Evidence of Progress

  • ☐Reports include clear next actions tied to outcomes.
  • ☐Decisions reference your data and hypotheses.

5) Domain Knowledge

Understand data lineage, trust, and the business ecosystem.

πŸ’‘

Learn More

For more information and deeper understanding of this principle, refer to the 5) Domain Knowledge section in the framework.

Workbook Activities (do now)

  • ☐Document data lineage for one key metric (sources, transforms, owners).
  • ☐Annotate data quality caveats and include them in dashboards.
  • ☐Map front/back stage data touchpoints for a core journey and mark weakest links.
  • ☐Review one regulatory/privacy constraint with security and add a note to the metric definition.
  • ☐Identify the riskiest upstream data source for this report and add a monitor or caveat.

AI Assisted Activities

  • ☐Use AI to help summarize domain documentation, data lineage, or business constraints for analysis, but validate AI-generated domain knowledge through direct engagement with domain experts.
  • ☐Have AI generate questions about domain constraints or data ecosystem relationships, then use those questions in conversations with domain experts to build deep understanding.
  • ☐Use AI to help draft data lineage maps or metric definitions, but ensure team members review them with domain experts to verify accuracy and completeness.
  • ☐Have AI analyze past analyses or domain-related data issues, then discuss those insights with the team and domain experts to identify patterns and prevent similar problems.

Evidence of Progress

  • ☐Metric definitions include lineage and quality notes.
  • ☐Stakeholders know which metrics are trustworthy for decisions.

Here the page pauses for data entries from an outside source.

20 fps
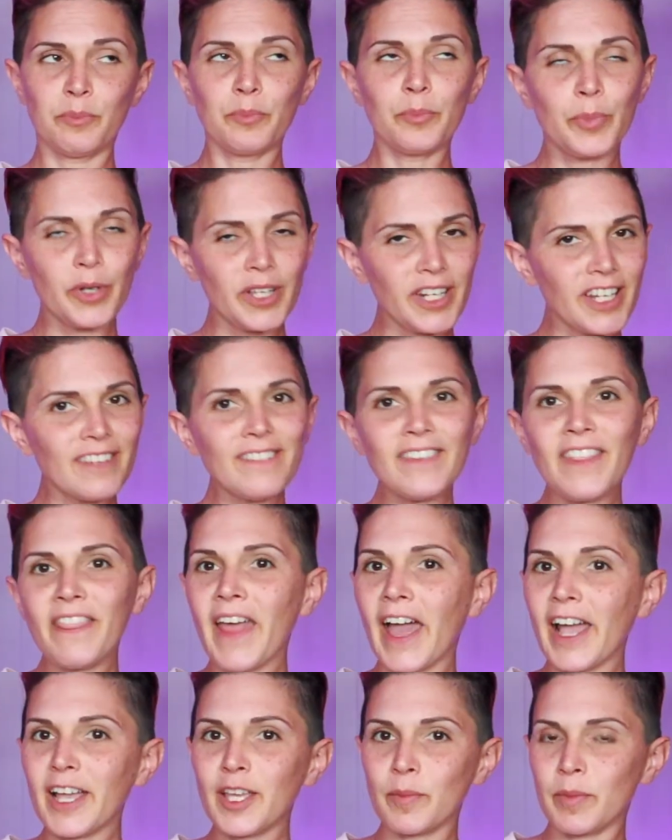But even
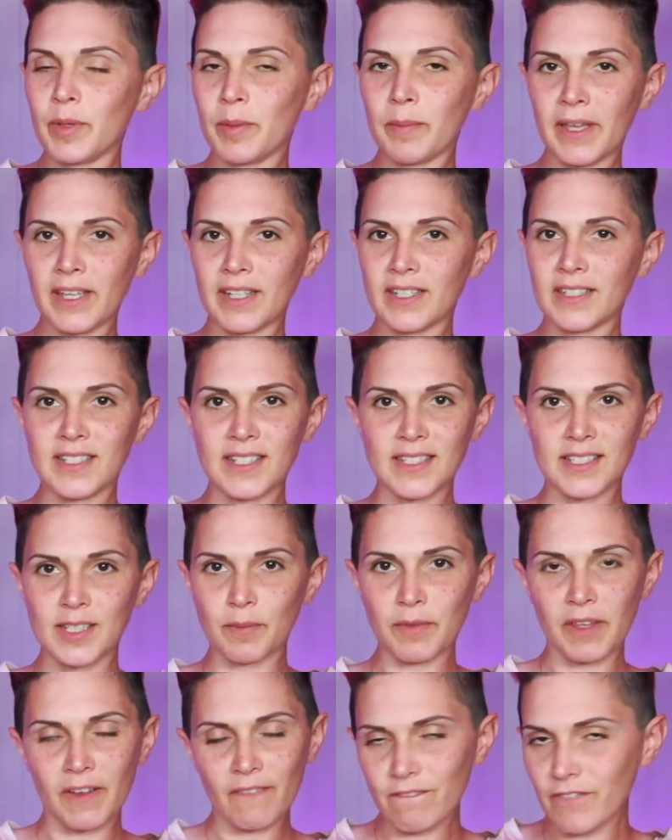that could be made into
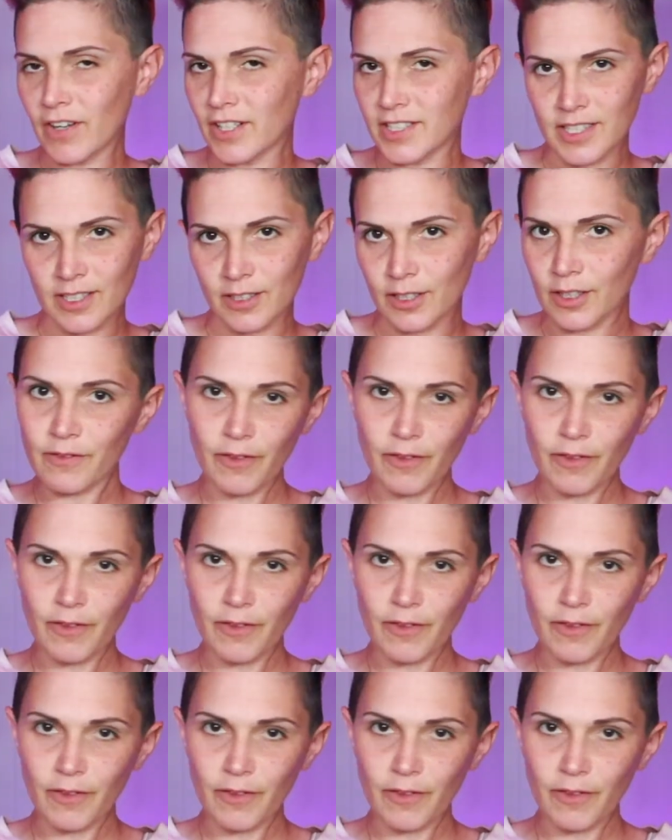something fun to look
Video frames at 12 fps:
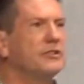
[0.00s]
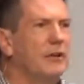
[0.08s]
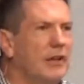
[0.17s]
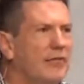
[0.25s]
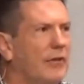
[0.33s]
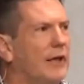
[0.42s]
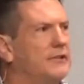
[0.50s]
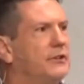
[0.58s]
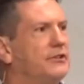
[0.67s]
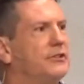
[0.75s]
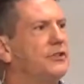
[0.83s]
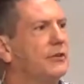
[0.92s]
to live like
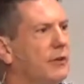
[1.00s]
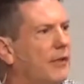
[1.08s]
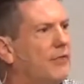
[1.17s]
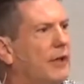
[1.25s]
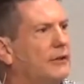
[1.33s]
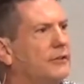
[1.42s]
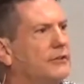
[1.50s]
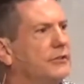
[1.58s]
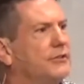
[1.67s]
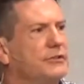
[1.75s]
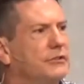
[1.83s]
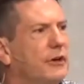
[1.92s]
Jesus and love like
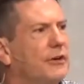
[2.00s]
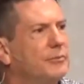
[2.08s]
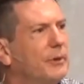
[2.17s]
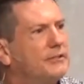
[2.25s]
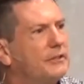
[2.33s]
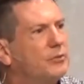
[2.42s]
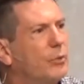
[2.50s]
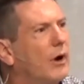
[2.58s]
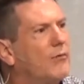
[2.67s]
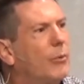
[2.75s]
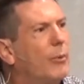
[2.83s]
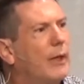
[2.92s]
Jesus and share his message
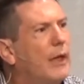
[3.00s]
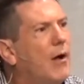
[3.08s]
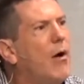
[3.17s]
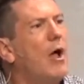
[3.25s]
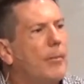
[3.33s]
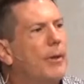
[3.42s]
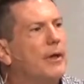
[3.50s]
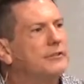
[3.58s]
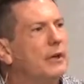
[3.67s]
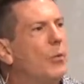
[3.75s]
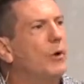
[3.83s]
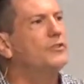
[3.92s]
wherever we go, because
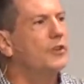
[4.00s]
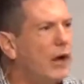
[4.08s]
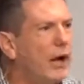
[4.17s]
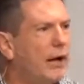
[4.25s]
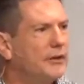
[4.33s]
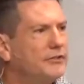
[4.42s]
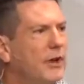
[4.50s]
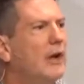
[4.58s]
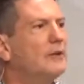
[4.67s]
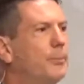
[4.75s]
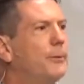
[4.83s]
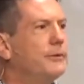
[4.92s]
he wants us
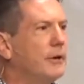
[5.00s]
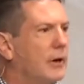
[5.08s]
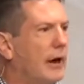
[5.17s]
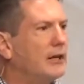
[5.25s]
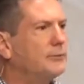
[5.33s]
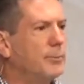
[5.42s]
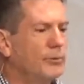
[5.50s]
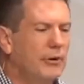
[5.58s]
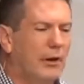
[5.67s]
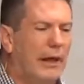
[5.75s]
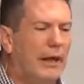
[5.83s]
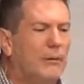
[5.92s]
to put the gospel in
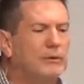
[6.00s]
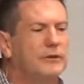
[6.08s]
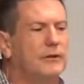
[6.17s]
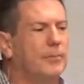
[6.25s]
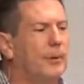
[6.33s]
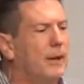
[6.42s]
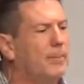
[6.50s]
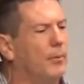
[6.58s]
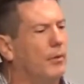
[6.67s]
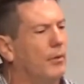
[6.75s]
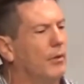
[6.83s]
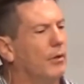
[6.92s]
the language of the
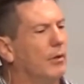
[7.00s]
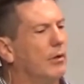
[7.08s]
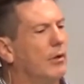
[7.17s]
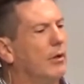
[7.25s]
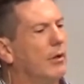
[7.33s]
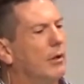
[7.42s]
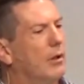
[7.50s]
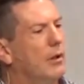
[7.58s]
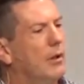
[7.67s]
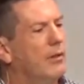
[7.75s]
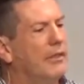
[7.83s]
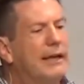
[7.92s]
people.
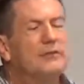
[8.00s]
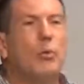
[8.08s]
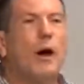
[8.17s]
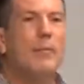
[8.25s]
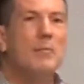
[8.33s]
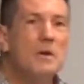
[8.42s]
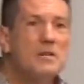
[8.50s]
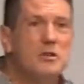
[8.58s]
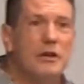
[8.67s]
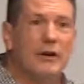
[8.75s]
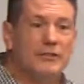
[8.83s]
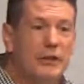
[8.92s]
That's why
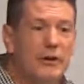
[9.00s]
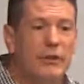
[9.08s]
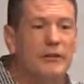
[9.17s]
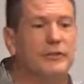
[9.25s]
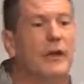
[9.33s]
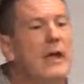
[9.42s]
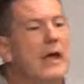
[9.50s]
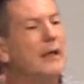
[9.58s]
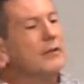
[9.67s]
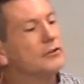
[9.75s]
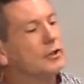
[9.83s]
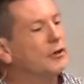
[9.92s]
missionaries hear this,
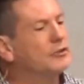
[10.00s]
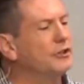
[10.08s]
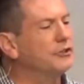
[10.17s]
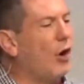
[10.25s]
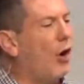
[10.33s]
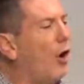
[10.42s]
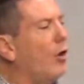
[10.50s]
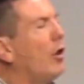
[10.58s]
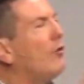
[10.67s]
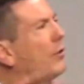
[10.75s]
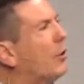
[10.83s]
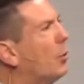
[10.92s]
and churches all
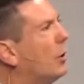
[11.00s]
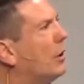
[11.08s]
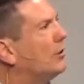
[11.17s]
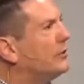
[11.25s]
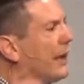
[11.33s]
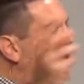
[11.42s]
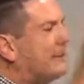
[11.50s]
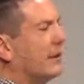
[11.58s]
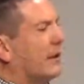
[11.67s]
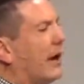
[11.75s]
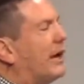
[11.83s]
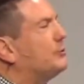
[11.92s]
over the world take the
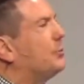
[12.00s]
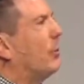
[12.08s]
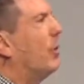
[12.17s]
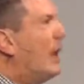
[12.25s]
gospel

6) The Art of Storytelling

Turn data into stories people can act on.

πŸ’‘

Learn More

For more information and deeper understanding of this principle, refer to the 6) The Art of Storytelling section in the framework.

Workbook Activities (do now)

  • ☐Present one insight as a user story with a chart and a quote that illustrates the behavior.
  • ☐Create two versions of a key finding: a deep dive for the squad and a one-slide exec summary.
  • ☐Frame one metric trend as a before/after narrative tied to a release.
  • ☐Add one user clip or verbatim to the slide to make the insight tangible.
  • ☐Record a 60-second voiceover of a key chart explaining what changed, why, and what to do next.

AI Assisted Activities

  • ☐Use AI to help structure or draft data stories and analysis narratives, but refine them with real user anecdotes, emotions, and personal observations from direct user interactions.
  • ☐Have AI generate different versions of data insights for different audiences (technical peers vs executives), but ensure each version includes authentic human stories about real user impact.
  • ☐Use AI to help summarize data work in presentations, but lead with human stories about real users, using AI-generated summaries as supporting material.
  • ☐Have AI help draft analysis reports or data presentations, but always include real user quotes, data points, or anecdotes that connect your analysis to human impact.

Evidence of Progress

  • ☐Stakeholders can retell your finding accurately.
  • ☐Teams take action based on your story-backed insights.